* _AIM OF THE EXERCISE_: Give the entries again exactly, without pictures.

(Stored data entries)
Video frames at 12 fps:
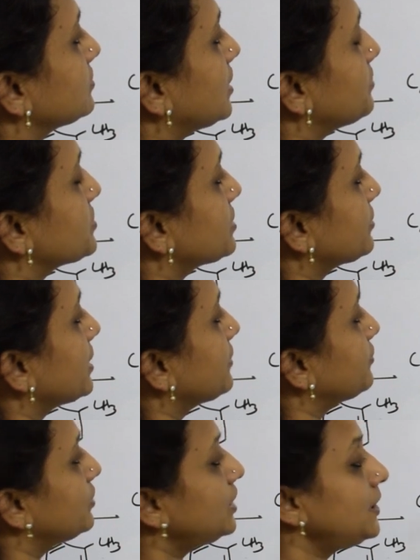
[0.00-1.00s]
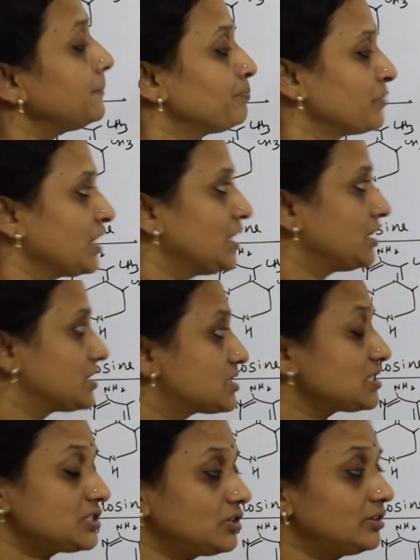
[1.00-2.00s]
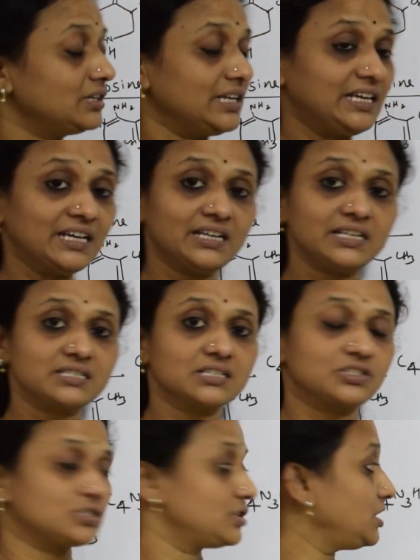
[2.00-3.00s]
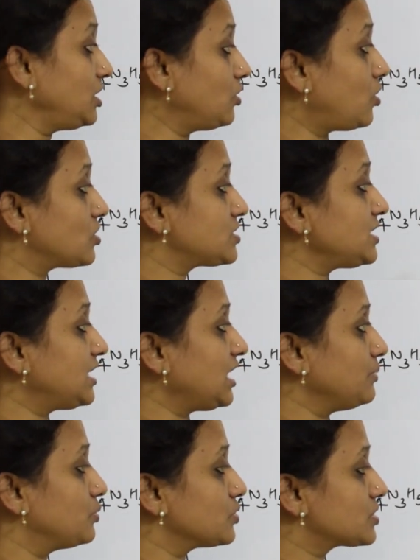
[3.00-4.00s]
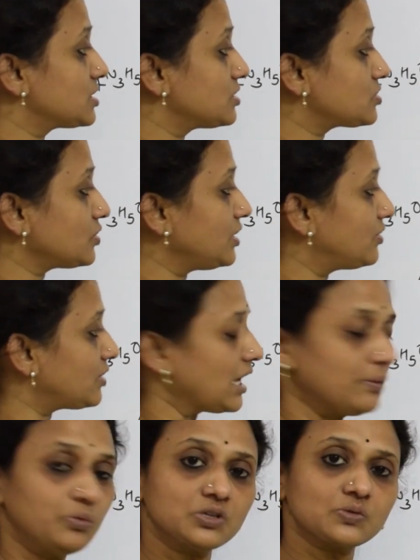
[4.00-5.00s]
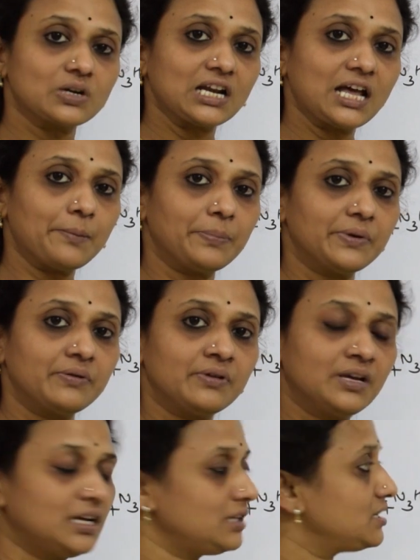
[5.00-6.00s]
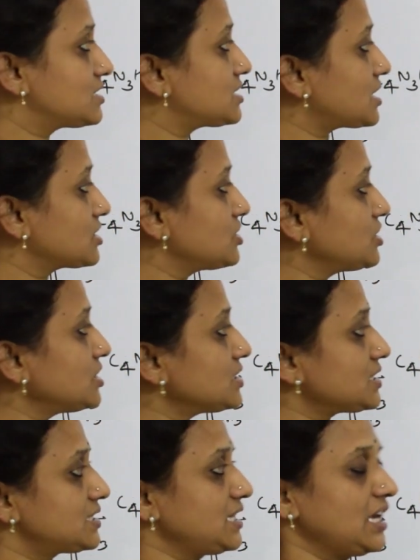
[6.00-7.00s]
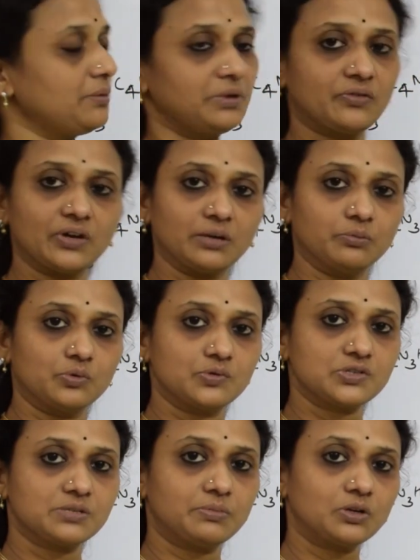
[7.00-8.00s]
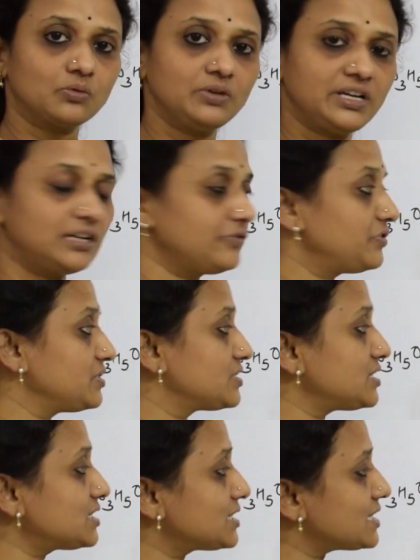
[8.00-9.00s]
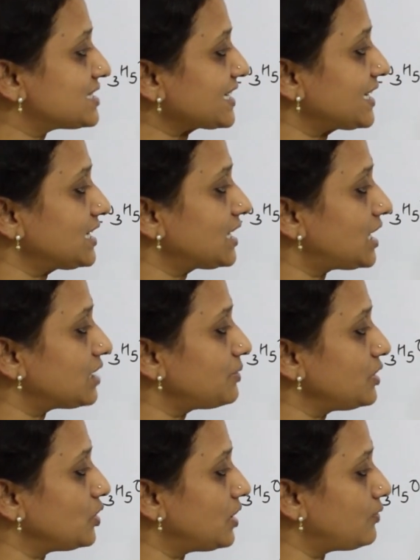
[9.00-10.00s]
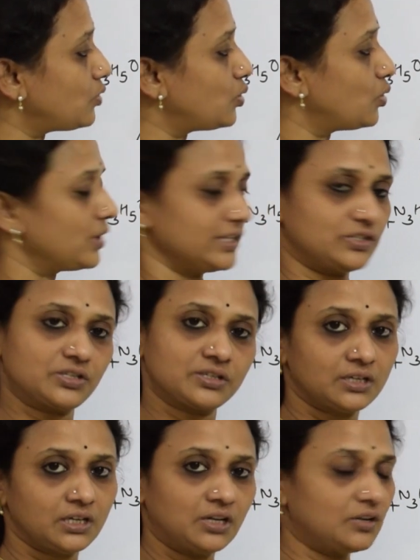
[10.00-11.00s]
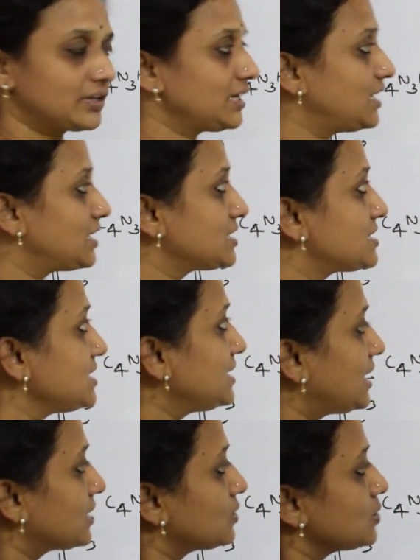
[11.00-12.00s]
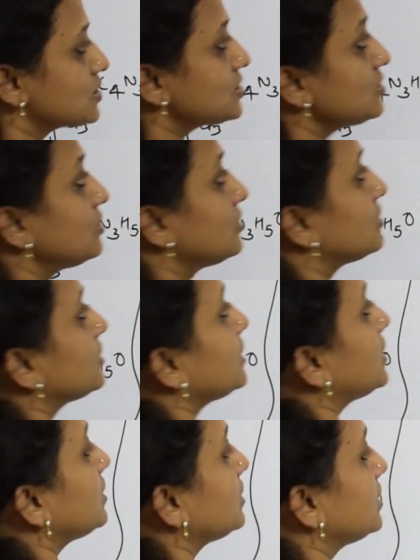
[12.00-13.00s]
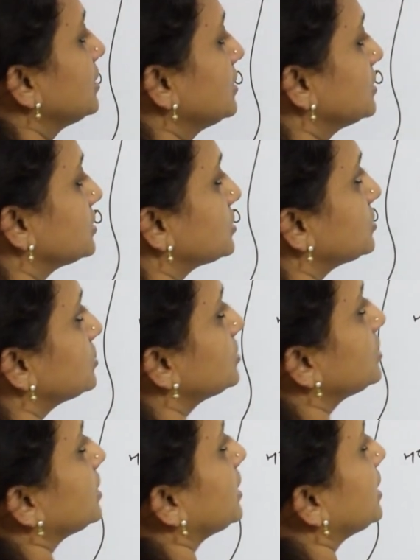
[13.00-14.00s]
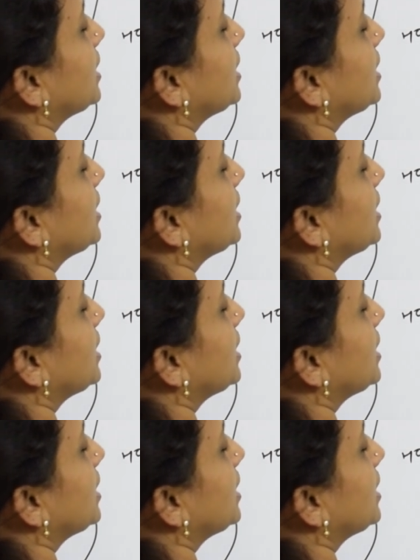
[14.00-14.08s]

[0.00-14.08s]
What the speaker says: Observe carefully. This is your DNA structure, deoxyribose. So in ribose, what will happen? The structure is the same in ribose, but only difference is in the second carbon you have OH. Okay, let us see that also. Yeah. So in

* _EXPECTED ANSWER_:
Video frames at 12 fps:
[0.00-1.00s]
[1.00-2.00s]
[2.00-3.00s]
[3.00-4.00s]
[4.00-5.00s]
[5.00-6.00s]
[6.00-7.00s]
[7.00-8.00s]
[8.00-9.00s]
[9.00-10.00s]
[10.00-11.00s]
[11.00-12.00s]
[12.00-13.00s]
[13.00-14.00s]
[14.00-14.08s]

[0.00-14.08s]
What the speaker says: Observe carefully. This is your DNA structure, deoxyribose. So in ribose, what will happen? The structure is the same in ribose, but only difference is in the second carbon you have OH. Okay, let us see that also. Yeah. So in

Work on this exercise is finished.